Saved data entries:
━━━

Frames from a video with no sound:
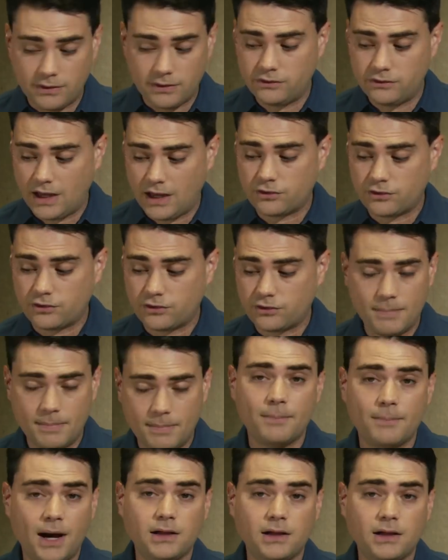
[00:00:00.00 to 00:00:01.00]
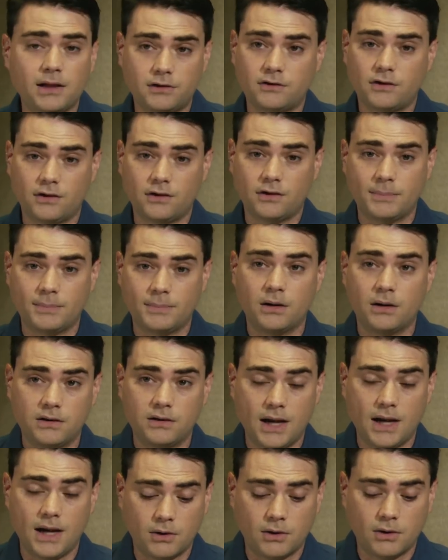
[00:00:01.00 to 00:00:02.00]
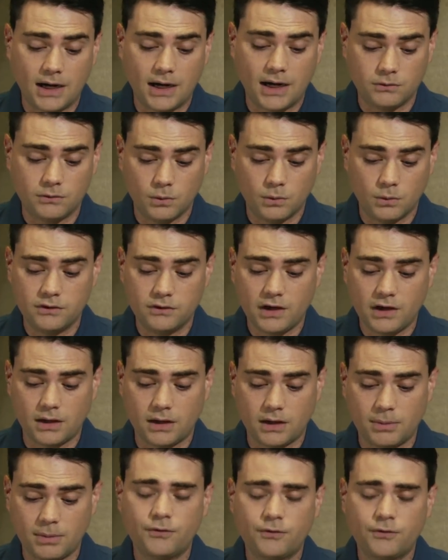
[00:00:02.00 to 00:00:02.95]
why this is actually bad politics on the part of the Democrats in one second.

━━━

• DESCRIPTION OF THE TASK
The result should be every entry, word for word, and no pictures.

• OUTPUT FOR THIS EXERCISE
Frames from a video with no sound:
[00:00:00.00 to 00:00:01.00]
[00:00:01.00 to 00:00:02.00]
[00:00:02.00 to 00:00:02.95]
why this is actually bad politics on the part of the Democrats in one second.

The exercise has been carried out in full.